# REQUIREMENT:
Each entry must be given again exactly; images do not belong in the copy.

[Dataset entries]

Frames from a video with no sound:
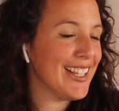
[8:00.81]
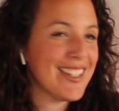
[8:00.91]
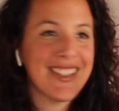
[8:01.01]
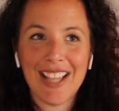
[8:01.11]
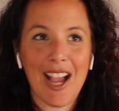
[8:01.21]

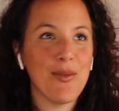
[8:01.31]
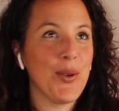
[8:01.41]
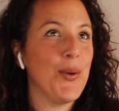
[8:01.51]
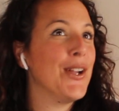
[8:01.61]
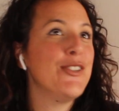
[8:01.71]
Sam,
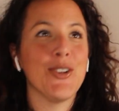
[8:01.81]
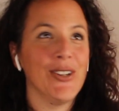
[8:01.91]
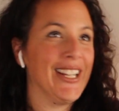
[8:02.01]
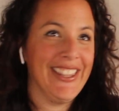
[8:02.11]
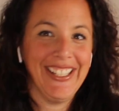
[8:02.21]
you're
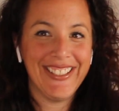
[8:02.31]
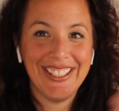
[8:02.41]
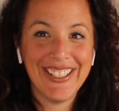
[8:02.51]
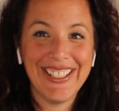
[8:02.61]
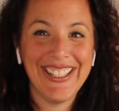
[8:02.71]
enjoying this.
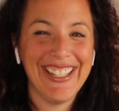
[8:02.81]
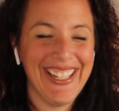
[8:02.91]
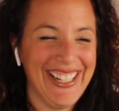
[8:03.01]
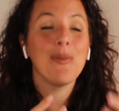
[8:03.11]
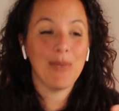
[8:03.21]

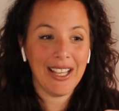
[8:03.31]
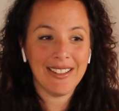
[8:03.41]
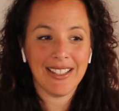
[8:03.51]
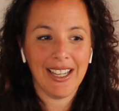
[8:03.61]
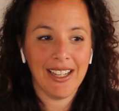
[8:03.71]

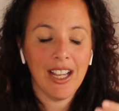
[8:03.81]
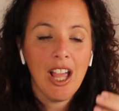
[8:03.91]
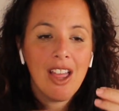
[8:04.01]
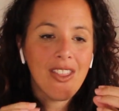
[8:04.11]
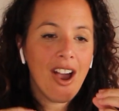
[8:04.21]
Amazing.
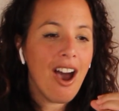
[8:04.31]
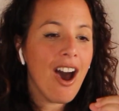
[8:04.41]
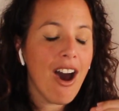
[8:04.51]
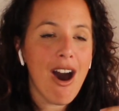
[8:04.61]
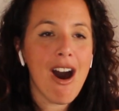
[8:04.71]
The
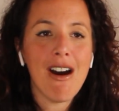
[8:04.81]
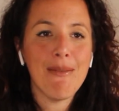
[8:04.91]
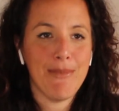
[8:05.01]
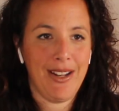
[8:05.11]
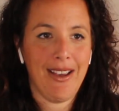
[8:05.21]

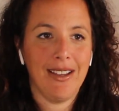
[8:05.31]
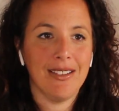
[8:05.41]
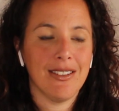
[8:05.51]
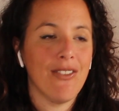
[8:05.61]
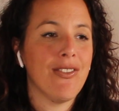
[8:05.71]

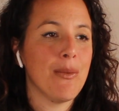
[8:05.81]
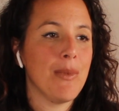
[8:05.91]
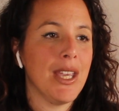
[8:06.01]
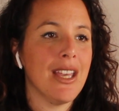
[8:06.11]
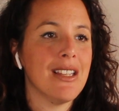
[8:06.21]
harmonize for
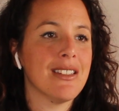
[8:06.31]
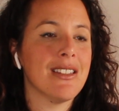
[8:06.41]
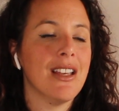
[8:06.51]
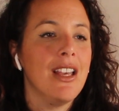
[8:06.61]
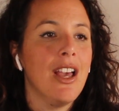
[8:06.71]

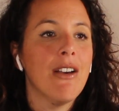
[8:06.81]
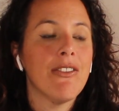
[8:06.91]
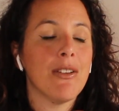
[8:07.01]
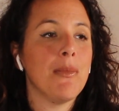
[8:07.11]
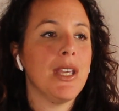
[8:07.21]

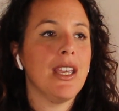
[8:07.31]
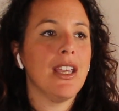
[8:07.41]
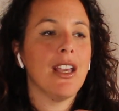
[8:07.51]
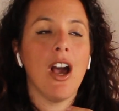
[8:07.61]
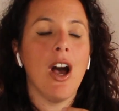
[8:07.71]

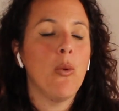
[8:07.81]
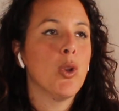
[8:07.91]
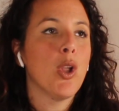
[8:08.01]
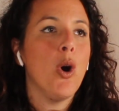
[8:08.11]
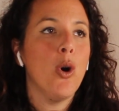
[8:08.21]
me
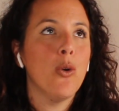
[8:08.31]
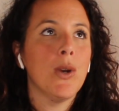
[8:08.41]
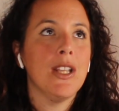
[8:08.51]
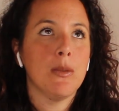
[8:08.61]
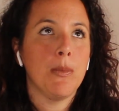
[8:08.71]
will
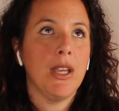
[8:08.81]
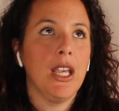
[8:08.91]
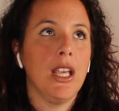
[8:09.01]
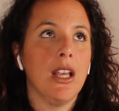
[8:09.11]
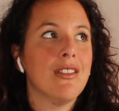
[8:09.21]
always
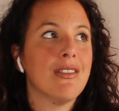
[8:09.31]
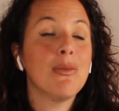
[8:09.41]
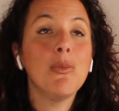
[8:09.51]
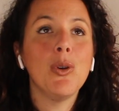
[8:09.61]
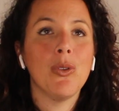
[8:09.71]
be
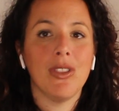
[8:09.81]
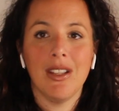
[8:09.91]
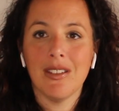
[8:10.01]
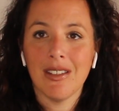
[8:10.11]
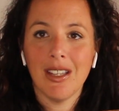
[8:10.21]

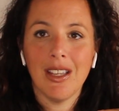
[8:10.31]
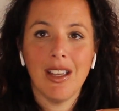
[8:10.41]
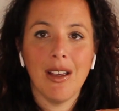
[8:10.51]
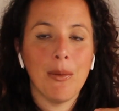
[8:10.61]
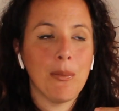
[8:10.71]
smoothness,
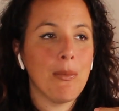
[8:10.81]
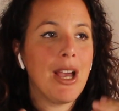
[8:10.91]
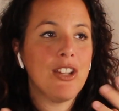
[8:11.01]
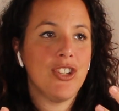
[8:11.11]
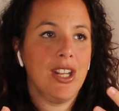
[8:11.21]

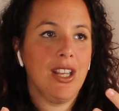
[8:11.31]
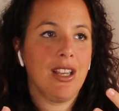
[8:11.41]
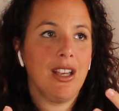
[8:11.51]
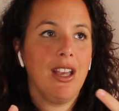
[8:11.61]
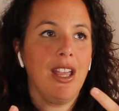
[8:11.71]

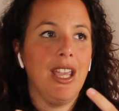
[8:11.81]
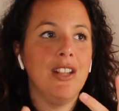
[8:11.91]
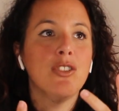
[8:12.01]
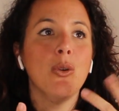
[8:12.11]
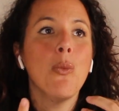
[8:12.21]
magic
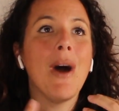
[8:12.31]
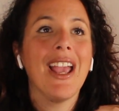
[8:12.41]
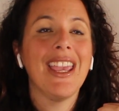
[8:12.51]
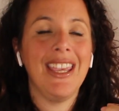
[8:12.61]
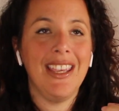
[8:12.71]
into my
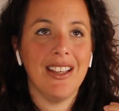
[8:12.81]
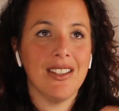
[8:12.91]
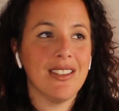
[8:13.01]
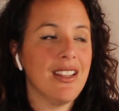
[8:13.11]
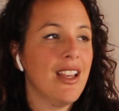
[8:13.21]

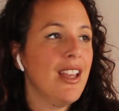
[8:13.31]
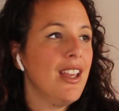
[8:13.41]
ears.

# ANSWER TO THE EXERCISE:
Frames from a video with no sound:
[8:00.81]
[8:00.91]
[8:01.01]
[8:01.11]
[8:01.21]

[8:01.31]
[8:01.41]
[8:01.51]
[8:01.61]
[8:01.71]
Sam,
[8:01.81]
[8:01.91]
[8:02.01]
[8:02.11]
[8:02.21]
you're
[8:02.31]
[8:02.41]
[8:02.51]
[8:02.61]
[8:02.71]
enjoying this.
[8:02.81]
[8:02.91]
[8:03.01]
[8:03.11]
[8:03.21]

[8:03.31]
[8:03.41]
[8:03.51]
[8:03.61]
[8:03.71]

[8:03.81]
[8:03.91]
[8:04.01]
[8:04.11]
[8:04.21]
Amazing.
[8:04.31]
[8:04.41]
[8:04.51]
[8:04.61]
[8:04.71]
The
[8:04.81]
[8:04.91]
[8:05.01]
[8:05.11]
[8:05.21]

[8:05.31]
[8:05.41]
[8:05.51]
[8:05.61]
[8:05.71]

[8:05.81]
[8:05.91]
[8:06.01]
[8:06.11]
[8:06.21]
harmonize for
[8:06.31]
[8:06.41]
[8:06.51]
[8:06.61]
[8:06.71]

[8:06.81]
[8:06.91]
[8:07.01]
[8:07.11]
[8:07.21]

[8:07.31]
[8:07.41]
[8:07.51]
[8:07.61]
[8:07.71]

[8:07.81]
[8:07.91]
[8:08.01]
[8:08.11]
[8:08.21]
me
[8:08.31]
[8:08.41]
[8:08.51]
[8:08.61]
[8:08.71]
will
[8:08.81]
[8:08.91]
[8:09.01]
[8:09.11]
[8:09.21]
always
[8:09.31]
[8:09.41]
[8:09.51]
[8:09.61]
[8:09.71]
be
[8:09.81]
[8:09.91]
[8:10.01]
[8:10.11]
[8:10.21]

[8:10.31]
[8:10.41]
[8:10.51]
[8:10.61]
[8:10.71]
smoothness,
[8:10.81]
[8:10.91]
[8:11.01]
[8:11.11]
[8:11.21]

[8:11.31]
[8:11.41]
[8:11.51]
[8:11.61]
[8:11.71]

[8:11.81]
[8:11.91]
[8:12.01]
[8:12.11]
[8:12.21]
magic
[8:12.31]
[8:12.41]
[8:12.51]
[8:12.61]
[8:12.71]
into my
[8:12.81]
[8:12.91]
[8:13.01]
[8:13.11]
[8:13.21]

[8:13.31]
[8:13.41]
ears.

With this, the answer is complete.